Faits et procédure. L’entreprise Mircom (le titulaire de droits) a présenté une demande d’information dirigée contre un fournisseur d’accès à internet (FAI), auprès d’un tribunal belge. Cette demande tend à obtenir une décision obligeant le FAI à produire les données d’identification de ses clients sur la base des adresses IP collectées, par une société spécialisée, pour le compte de Mircom. Les connexions internet de clients du FAI ont été utilisées pour partager des films relevant du catalogue de Mircom, sur un réseau de pair-à-pair (peer-to-peer) à l’aide du protocole BitTorrent. Le FAI s’oppose à la demande de Mircom. C’est dans ce contexte que le juge belge a saisi la CJUE de plusieurs questions préjudicielles.
Décision. La CJUE dans son arrêt du 17 juin apporte plusieurs précisions.
En premier lieu, la Cour, qui s’est déjà prononcée sur la notion de « communication au public » dans le contexte de la protection du droit d’auteur, clarifie que le téléversement des segments, préalablement téléchargés, d’un fichier média contenant une œuvre protégée utilisant un réseau de pair-à-pair constitue une « mise à la disposition du public d’une œuvre », bien que ces segments ne soient pas utilisables en eux-mêmes et que le téléversement soit automatiquement généré, lorsque l’utilisateur a souscrit au logiciel de partage client-BitTorrent en donnant son consentement à l’application de celui-ci après avoir été dûment informé de ses caractéristiques. La Cour constate que l’utilisateur ne doit pas télécharger un seuil minimal de segments et que tout acte par lequel il donne, en pleine connaissance des conséquences de son comportement, accès à des œuvres protégées peut constituer un acte de mise à disposition. En l’occurrence, il s’agit bien d’un tel acte, parce qu’il vise un nombre indéterminé de destinataires potentiels, implique un nombre de personnes assez important et est effectué auprès d’un public nouveau.
En deuxième lieu, la Cour considère que le titulaire des droits de propriété intellectuelle qui a obtenu ces droits au moyen d’une cession de créances et qui ne les utilise pas, mais cherche à réclamer des dommages-intérêts à des contrevenants présumés, peut bénéficier, en principe, des mesures, des procédures et des réparations prévues par le droit de l’Union, à moins que sa demande ne soit abusive. La Cour précise que l’éventuel constat d’un tel abus relève de l’appréciation de la juridiction de renvoi, qui pourrait, par exemple, vérifier, à cette fin, si les actions en justice ont été réellement introduites en cas de refus de solution amiable. S’agissant en particulier d’une demande d’information, telle que celle de Mircom, la Cour constate qu’elle ne saurait être considérée comme irrecevable en raison du fait qu’elle est formulée dans une phase précontentieuse. Toutefois, cette demande doit être rejetée si elle est injustifiée ou non proportionnée, ce qu’il appartient à la juridiction de renvoi de vérifier.

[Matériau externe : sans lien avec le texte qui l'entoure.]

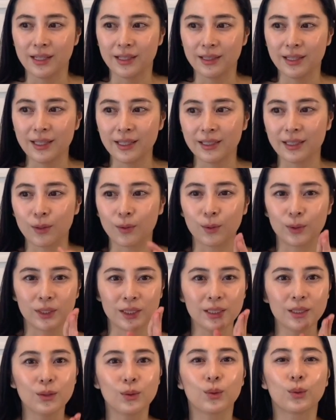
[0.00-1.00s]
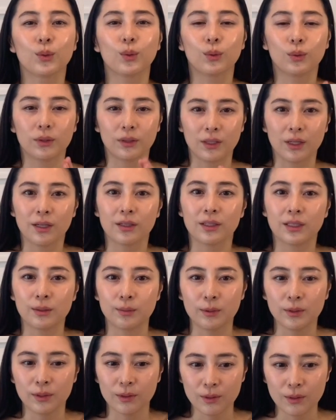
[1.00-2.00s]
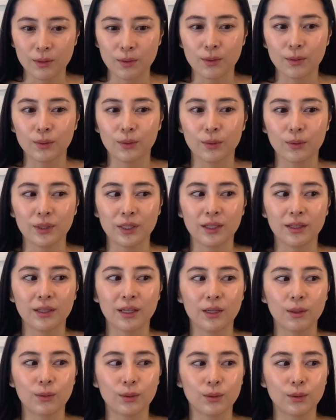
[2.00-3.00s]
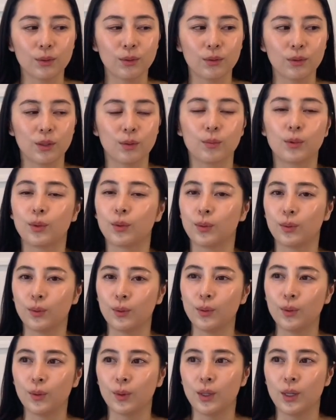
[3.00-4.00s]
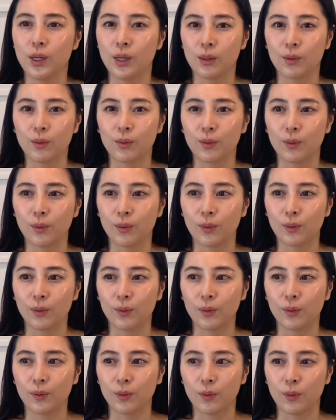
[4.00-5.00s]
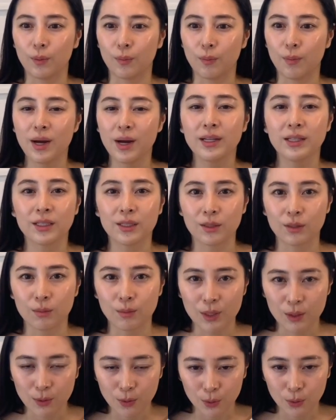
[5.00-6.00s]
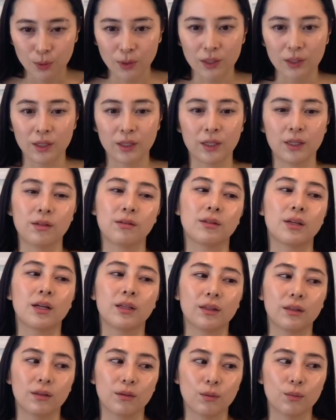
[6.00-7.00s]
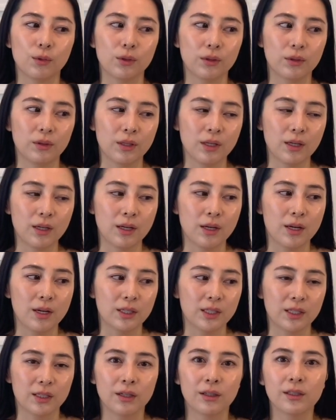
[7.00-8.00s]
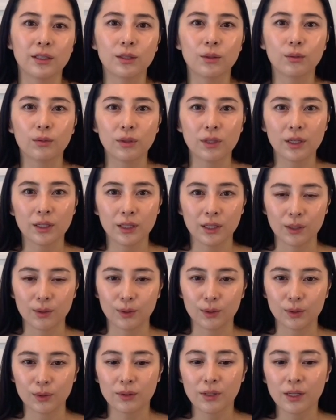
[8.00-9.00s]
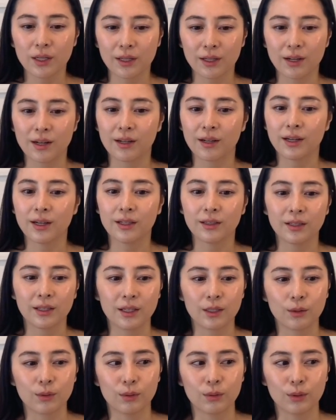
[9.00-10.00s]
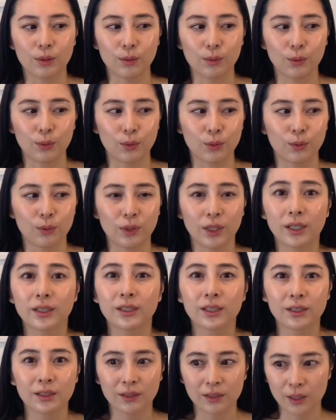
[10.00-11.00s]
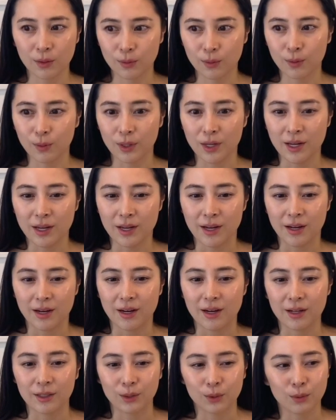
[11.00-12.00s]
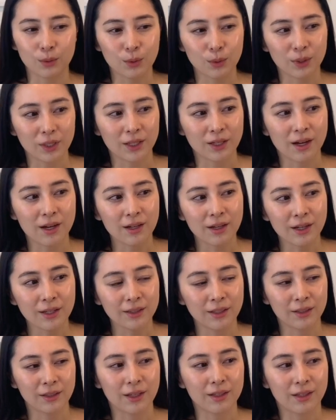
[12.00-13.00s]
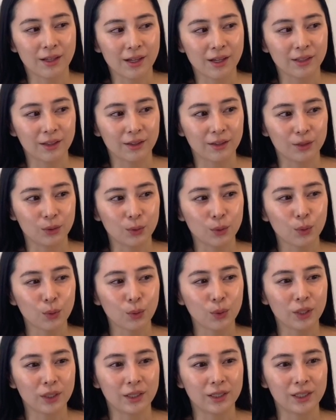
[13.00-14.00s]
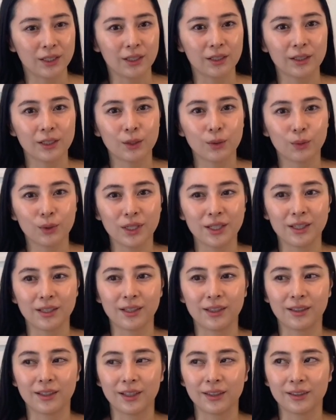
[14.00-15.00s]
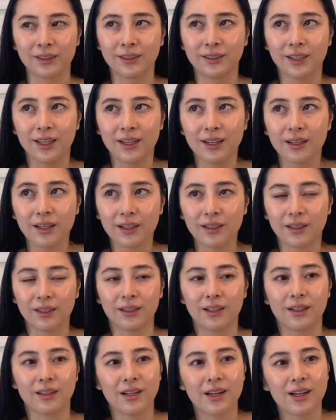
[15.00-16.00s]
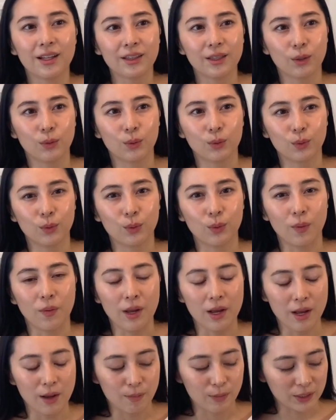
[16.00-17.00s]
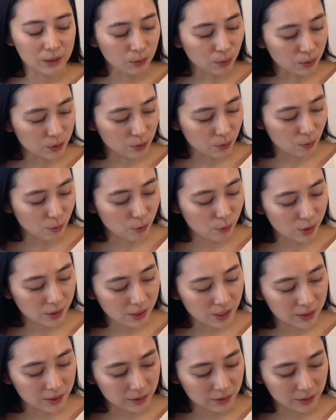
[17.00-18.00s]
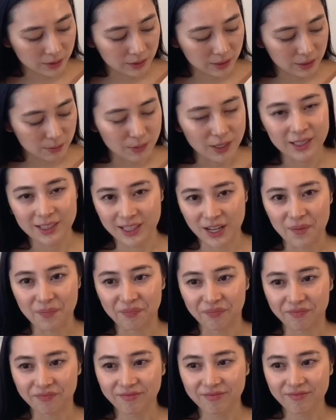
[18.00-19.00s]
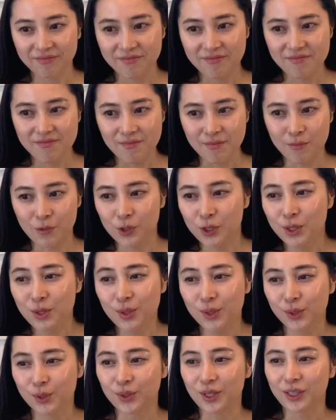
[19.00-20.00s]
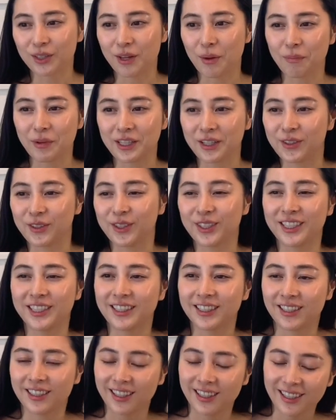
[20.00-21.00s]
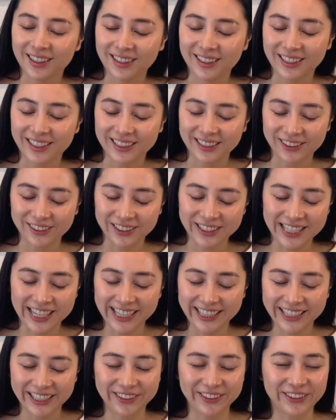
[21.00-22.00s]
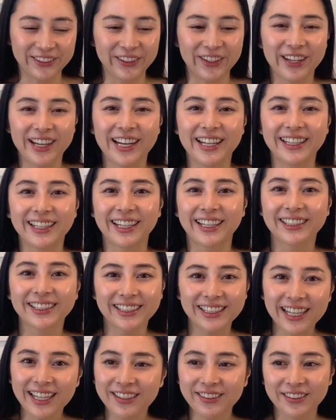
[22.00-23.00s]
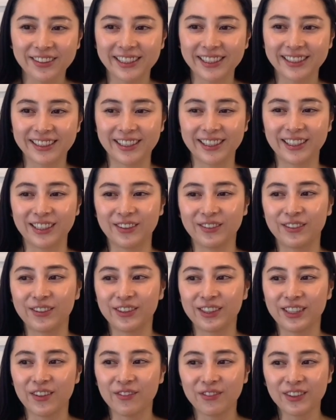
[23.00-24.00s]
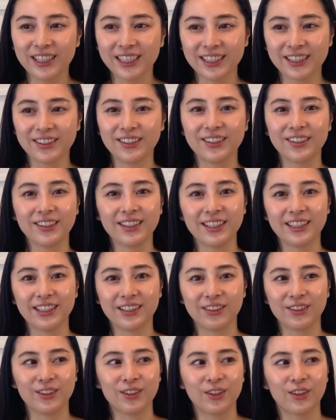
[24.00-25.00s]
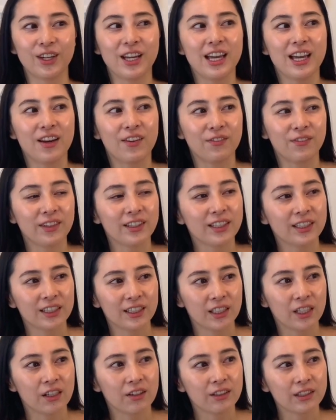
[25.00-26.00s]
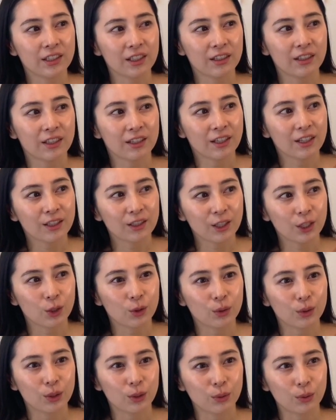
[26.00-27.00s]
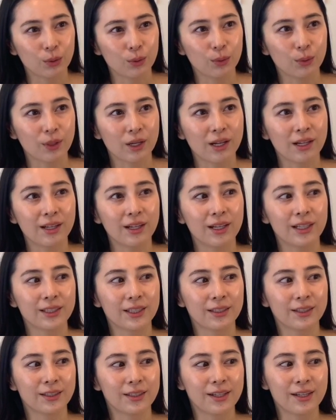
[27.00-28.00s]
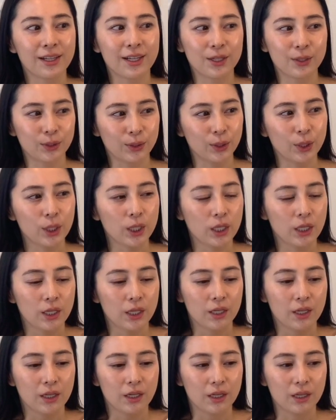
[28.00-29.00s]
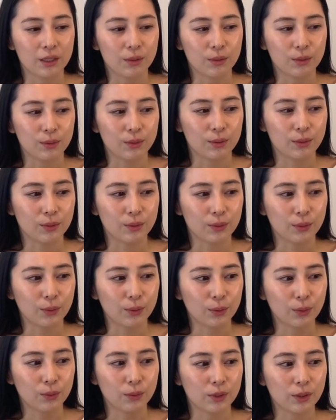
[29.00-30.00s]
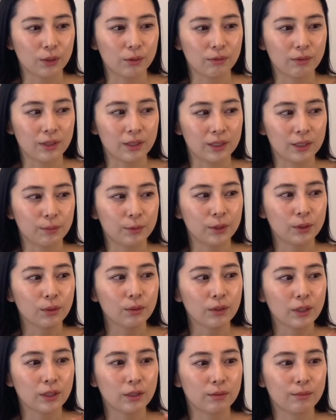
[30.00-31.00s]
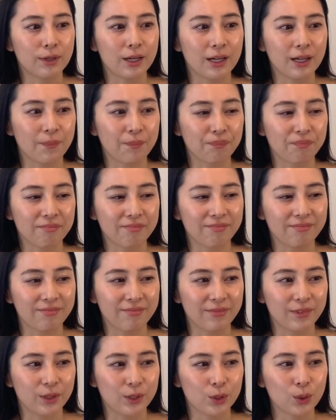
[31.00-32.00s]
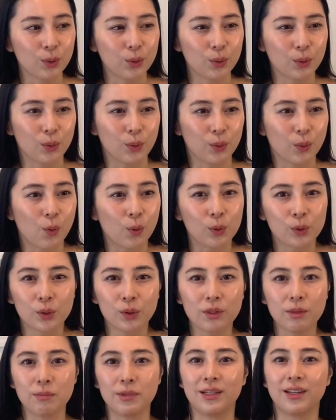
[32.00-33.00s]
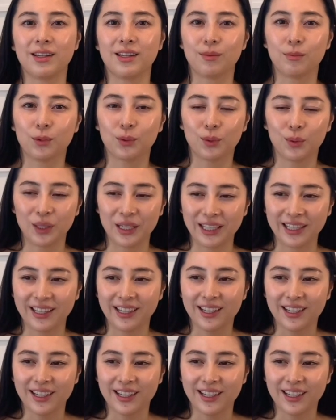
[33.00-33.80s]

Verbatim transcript: 何かこう芯の通った自分の本当にやりたいことっていうものをこう前に進めることができるなと思って、幸せの定義を常に考えていくっていうことの大切さを、あその時考えてたな、その時に幸せの定義に助けられてたなってことを、まあ、少し思い出しました。もちろんその後やっぱり苦しいな、悩んだりするなってことたくさんあるんですけれども、やっぱりそういう時にふとやっぱり幸せってなんだろうってことを考えさせられる、あのー、ことっていうのは自分にとってのまあちょっとお薬みたいなもので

En troisième lieu, la Cour juge que le droit de l’Union ne s’oppose, en principe, ni à l’enregistrement systématique, par le titulaire de droits de propriété intellectuelle ou par un tiers pour son compte, d’adresses IP d’utilisateurs de réseaux de pair-à-pair dont les connexions internet ont été prétendument utilisées dans des activités contrefaisantes (traitement des données en amont), ni à la communication des noms et des adresses postales des utilisateurs à ce titulaire ou à un tiers aux fins d’un recours en indemnisation (traitement des données en aval).
Toutefois, les initiatives et les demandes à cet égard doivent être justifiées, proportionnées, non abusives et prévues par une mesure législative nationale qui limite la portée des droits et des obligations relevant du droit de l’Union. La Cour précise que ce dernier n’établit pas l’obligation pour une société, telle que le FAI dans l’affaire, de communiquer à des personnes privées les données à caractère personnel afin de pouvoir engager, devant les juridictions civiles, des poursuites contre les atteintes au droit d’auteur. Le droit de l’Union permet cependant aux États membres d’imposer une telle obligation.